**Assignment**.
Nothing may be left out, so copy every entry exactly.

[[ Input data, beginning ]]

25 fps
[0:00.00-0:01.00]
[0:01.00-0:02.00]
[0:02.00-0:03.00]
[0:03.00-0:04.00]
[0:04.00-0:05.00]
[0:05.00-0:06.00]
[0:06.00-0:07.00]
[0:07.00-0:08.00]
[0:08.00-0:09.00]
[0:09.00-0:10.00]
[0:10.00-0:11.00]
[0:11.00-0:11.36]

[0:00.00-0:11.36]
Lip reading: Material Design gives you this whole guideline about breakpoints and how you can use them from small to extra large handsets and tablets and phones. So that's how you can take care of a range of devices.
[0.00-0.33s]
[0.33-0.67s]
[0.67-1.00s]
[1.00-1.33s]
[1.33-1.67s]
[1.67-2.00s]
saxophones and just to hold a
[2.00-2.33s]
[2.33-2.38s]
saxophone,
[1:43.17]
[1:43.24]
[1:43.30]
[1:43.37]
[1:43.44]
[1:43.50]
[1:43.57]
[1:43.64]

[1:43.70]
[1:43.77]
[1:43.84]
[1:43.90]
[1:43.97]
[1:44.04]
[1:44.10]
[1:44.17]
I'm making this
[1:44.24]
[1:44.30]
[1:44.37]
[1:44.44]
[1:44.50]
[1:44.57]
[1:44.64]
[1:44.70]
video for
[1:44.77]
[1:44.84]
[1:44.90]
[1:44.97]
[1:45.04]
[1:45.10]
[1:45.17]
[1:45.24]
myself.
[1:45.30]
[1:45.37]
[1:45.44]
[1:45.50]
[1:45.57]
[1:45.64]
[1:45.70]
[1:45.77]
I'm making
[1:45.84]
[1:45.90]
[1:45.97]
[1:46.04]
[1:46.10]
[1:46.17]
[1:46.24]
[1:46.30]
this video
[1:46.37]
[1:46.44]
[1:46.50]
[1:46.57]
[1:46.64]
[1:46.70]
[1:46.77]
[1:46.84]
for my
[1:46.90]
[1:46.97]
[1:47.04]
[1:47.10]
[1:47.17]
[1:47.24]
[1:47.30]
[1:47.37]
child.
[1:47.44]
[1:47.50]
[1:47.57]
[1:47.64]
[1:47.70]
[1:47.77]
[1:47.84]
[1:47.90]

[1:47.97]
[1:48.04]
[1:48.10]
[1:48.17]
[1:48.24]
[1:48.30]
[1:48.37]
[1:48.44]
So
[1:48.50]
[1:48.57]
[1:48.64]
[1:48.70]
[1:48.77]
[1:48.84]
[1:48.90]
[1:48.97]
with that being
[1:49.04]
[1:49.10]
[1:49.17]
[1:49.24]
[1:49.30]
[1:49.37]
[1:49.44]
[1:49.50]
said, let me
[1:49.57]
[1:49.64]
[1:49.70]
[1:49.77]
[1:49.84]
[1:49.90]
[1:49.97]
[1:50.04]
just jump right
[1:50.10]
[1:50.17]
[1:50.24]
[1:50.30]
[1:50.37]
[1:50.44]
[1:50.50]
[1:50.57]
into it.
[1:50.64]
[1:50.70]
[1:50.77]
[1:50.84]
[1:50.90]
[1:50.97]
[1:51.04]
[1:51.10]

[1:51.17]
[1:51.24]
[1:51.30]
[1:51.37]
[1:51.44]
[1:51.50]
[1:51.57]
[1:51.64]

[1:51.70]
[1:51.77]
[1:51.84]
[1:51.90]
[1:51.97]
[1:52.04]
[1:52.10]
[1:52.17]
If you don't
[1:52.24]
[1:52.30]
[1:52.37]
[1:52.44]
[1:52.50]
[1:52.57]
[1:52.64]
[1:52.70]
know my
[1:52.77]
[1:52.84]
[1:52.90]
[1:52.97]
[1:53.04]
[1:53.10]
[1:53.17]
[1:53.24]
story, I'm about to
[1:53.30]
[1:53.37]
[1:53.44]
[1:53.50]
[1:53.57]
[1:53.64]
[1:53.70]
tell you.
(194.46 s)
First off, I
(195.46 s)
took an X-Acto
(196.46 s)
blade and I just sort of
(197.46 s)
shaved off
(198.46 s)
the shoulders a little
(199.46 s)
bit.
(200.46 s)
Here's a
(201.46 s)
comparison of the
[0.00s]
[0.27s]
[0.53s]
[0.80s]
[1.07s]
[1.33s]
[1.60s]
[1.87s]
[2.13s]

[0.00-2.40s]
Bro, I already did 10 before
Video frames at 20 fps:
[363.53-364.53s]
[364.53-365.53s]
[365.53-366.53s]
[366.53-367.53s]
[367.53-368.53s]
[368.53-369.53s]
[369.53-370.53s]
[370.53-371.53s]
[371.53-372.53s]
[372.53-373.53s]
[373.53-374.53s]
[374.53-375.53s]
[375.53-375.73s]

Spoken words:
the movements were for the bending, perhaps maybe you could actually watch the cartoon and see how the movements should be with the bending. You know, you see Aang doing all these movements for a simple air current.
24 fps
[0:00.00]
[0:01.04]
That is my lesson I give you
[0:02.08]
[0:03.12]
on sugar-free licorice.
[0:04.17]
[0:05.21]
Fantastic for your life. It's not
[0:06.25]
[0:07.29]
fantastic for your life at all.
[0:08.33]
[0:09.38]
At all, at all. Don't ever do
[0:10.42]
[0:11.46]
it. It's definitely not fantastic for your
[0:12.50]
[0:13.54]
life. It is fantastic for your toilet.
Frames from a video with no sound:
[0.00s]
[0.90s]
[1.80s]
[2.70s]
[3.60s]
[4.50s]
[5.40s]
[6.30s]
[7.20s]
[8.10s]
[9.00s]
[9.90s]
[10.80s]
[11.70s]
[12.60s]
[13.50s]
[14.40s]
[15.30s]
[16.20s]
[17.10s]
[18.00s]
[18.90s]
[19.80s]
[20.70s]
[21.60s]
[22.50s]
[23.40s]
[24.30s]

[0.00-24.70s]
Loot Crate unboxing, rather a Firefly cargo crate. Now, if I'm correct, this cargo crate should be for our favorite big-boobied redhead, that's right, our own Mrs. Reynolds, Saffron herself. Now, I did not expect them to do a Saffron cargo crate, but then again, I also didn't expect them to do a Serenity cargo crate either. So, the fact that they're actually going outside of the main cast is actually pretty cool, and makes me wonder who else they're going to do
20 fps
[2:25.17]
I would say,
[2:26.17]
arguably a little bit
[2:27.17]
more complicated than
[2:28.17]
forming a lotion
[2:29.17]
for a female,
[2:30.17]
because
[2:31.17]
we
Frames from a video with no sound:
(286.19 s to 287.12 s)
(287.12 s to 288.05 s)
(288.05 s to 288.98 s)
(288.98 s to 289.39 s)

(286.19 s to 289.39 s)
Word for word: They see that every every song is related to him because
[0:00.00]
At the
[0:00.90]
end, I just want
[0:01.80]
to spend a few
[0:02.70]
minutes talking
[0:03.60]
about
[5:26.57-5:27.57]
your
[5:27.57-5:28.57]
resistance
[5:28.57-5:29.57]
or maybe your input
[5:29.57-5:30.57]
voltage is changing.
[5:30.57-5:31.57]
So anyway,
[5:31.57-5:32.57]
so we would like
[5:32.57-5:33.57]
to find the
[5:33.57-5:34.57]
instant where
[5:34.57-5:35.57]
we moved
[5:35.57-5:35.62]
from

[[ Input data, end ]]

**Answer box**.
25 fps
[0:00.00-0:01.00]
[0:01.00-0:02.00]
[0:02.00-0:03.00]
[0:03.00-0:04.00]
[0:04.00-0:05.00]
[0:05.00-0:06.00]
[0:06.00-0:07.00]
[0:07.00-0:08.00]
[0:08.00-0:09.00]
[0:09.00-0:10.00]
[0:10.00-0:11.00]
[0:11.00-0:11.36]

[0:00.00-0:11.36]
Lip reading: Material Design gives you this whole guideline about breakpoints and how you can use them from small to extra large handsets and tablets and phones. So that's how you can take care of a range of devices.
[0.00-0.33s]
[0.33-0.67s]
[0.67-1.00s]
[1.00-1.33s]
[1.33-1.67s]
[1.67-2.00s]
saxophones and just to hold a
[2.00-2.33s]
[2.33-2.38s]
saxophone,
[1:43.17]
[1:43.24]
[1:43.30]
[1:43.37]
[1:43.44]
[1:43.50]
[1:43.57]
[1:43.64]

[1:43.70]
[1:43.77]
[1:43.84]
[1:43.90]
[1:43.97]
[1:44.04]
[1:44.10]
[1:44.17]
I'm making this
[1:44.24]
[1:44.30]
[1:44.37]
[1:44.44]
[1:44.50]
[1:44.57]
[1:44.64]
[1:44.70]
video for
[1:44.77]
[1:44.84]
[1:44.90]
[1:44.97]
[1:45.04]
[1:45.10]
[1:45.17]
[1:45.24]
myself.
[1:45.30]
[1:45.37]
[1:45.44]
[1:45.50]
[1:45.57]
[1:45.64]
[1:45.70]
[1:45.77]
I'm making
[1:45.84]
[1:45.90]
[1:45.97]
[1:46.04]
[1:46.10]
[1:46.17]
[1:46.24]
[1:46.30]
this video
[1:46.37]
[1:46.44]
[1:46.50]
[1:46.57]
[1:46.64]
[1:46.70]
[1:46.77]
[1:46.84]
for my
[1:46.90]
[1:46.97]
[1:47.04]
[1:47.10]
[1:47.17]
[1:47.24]
[1:47.30]
[1:47.37]
child.
[1:47.44]
[1:47.50]
[1:47.57]
[1:47.64]
[1:47.70]
[1:47.77]
[1:47.84]
[1:47.90]

[1:47.97]
[1:48.04]
[1:48.10]
[1:48.17]
[1:48.24]
[1:48.30]
[1:48.37]
[1:48.44]
So
[1:48.50]
[1:48.57]
[1:48.64]
[1:48.70]
[1:48.77]
[1:48.84]
[1:48.90]
[1:48.97]
with that being
[1:49.04]
[1:49.10]
[1:49.17]
[1:49.24]
[1:49.30]
[1:49.37]
[1:49.44]
[1:49.50]
said, let me
[1:49.57]
[1:49.64]
[1:49.70]
[1:49.77]
[1:49.84]
[1:49.90]
[1:49.97]
[1:50.04]
just jump right
[1:50.10]
[1:50.17]
[1:50.24]
[1:50.30]
[1:50.37]
[1:50.44]
[1:50.50]
[1:50.57]
into it.
[1:50.64]
[1:50.70]
[1:50.77]
[1:50.84]
[1:50.90]
[1:50.97]
[1:51.04]
[1:51.10]

[1:51.17]
[1:51.24]
[1:51.30]
[1:51.37]
[1:51.44]
[1:51.50]
[1:51.57]
[1:51.64]

[1:51.70]
[1:51.77]
[1:51.84]
[1:51.90]
[1:51.97]
[1:52.04]
[1:52.10]
[1:52.17]
If you don't
[1:52.24]
[1:52.30]
[1:52.37]
[1:52.44]
[1:52.50]
[1:52.57]
[1:52.64]
[1:52.70]
know my
[1:52.77]
[1:52.84]
[1:52.90]
[1:52.97]
[1:53.04]
[1:53.10]
[1:53.17]
[1:53.24]
story, I'm about to
[1:53.30]
[1:53.37]
[1:53.44]
[1:53.50]
[1:53.57]
[1:53.64]
[1:53.70]
tell you.
(194.46 s)
First off, I
(195.46 s)
took an X-Acto
(196.46 s)
blade and I just sort of
(197.46 s)
shaved off
(198.46 s)
the shoulders a little
(199.46 s)
bit.
(200.46 s)
Here's a
(201.46 s)
comparison of the
[0.00s]
[0.27s]
[0.53s]
[0.80s]
[1.07s]
[1.33s]
[1.60s]
[1.87s]
[2.13s]

[0.00-2.40s]
Bro, I already did 10 before
Video frames at 20 fps:
[363.53-364.53s]
[364.53-365.53s]
[365.53-366.53s]
[366.53-367.53s]
[367.53-368.53s]
[368.53-369.53s]
[369.53-370.53s]
[370.53-371.53s]
[371.53-372.53s]
[372.53-373.53s]
[373.53-374.53s]
[374.53-375.53s]
[375.53-375.73s]

Spoken words:
the movements were for the bending, perhaps maybe you could actually watch the cartoon and see how the movements should be with the bending. You know, you see Aang doing all these movements for a simple air current.
24 fps
[0:00.00]
[0:01.04]
That is my lesson I give you
[0:02.08]
[0:03.12]
on sugar-free licorice.
[0:04.17]
[0:05.21]
Fantastic for your life. It's not
[0:06.25]
[0:07.29]
fantastic for your life at all.
[0:08.33]
[0:09.38]
At all, at all. Don't ever do
[0:10.42]
[0:11.46]
it. It's definitely not fantastic for your
[0:12.50]
[0:13.54]
life. It is fantastic for your toilet.
Frames from a video with no sound:
[0.00s]
[0.90s]
[1.80s]
[2.70s]
[3.60s]
[4.50s]
[5.40s]
[6.30s]
[7.20s]
[8.10s]
[9.00s]
[9.90s]
[10.80s]
[11.70s]
[12.60s]
[13.50s]
[14.40s]
[15.30s]
[16.20s]
[17.10s]
[18.00s]
[18.90s]
[19.80s]
[20.70s]
[21.60s]
[22.50s]
[23.40s]
[24.30s]

[0.00-24.70s]
Loot Crate unboxing, rather a Firefly cargo crate. Now, if I'm correct, this cargo crate should be for our favorite big-boobied redhead, that's right, our own Mrs. Reynolds, Saffron herself. Now, I did not expect them to do a Saffron cargo crate, but then again, I also didn't expect them to do a Serenity cargo crate either. So, the fact that they're actually going outside of the main cast is actually pretty cool, and makes me wonder who else they're going to do
20 fps
[2:25.17]
I would say,
[2:26.17]
arguably a little bit
[2:27.17]
more complicated than
[2:28.17]
forming a lotion
[2:29.17]
for a female,
[2:30.17]
because
[2:31.17]
we
Frames from a video with no sound:
(286.19 s to 287.12 s)
(287.12 s to 288.05 s)
(288.05 s to 288.98 s)
(288.98 s to 289.39 s)

(286.19 s to 289.39 s)
Word for word: They see that every every song is related to him because
[0:00.00]
At the
[0:00.90]
end, I just want
[0:01.80]
to spend a few
[0:02.70]
minutes talking
[0:03.60]
about
[5:26.57-5:27.57]
your
[5:27.57-5:28.57]
resistance
[5:28.57-5:29.57]
or maybe your input
[5:29.57-5:30.57]
voltage is changing.
[5:30.57-5:31.57]
So anyway,
[5:31.57-5:32.57]
so we would like
[5:32.57-5:33.57]
to find the
[5:33.57-5:34.57]
instant where
[5:34.57-5:35.57]
we moved
[5:35.57-5:35.62]
from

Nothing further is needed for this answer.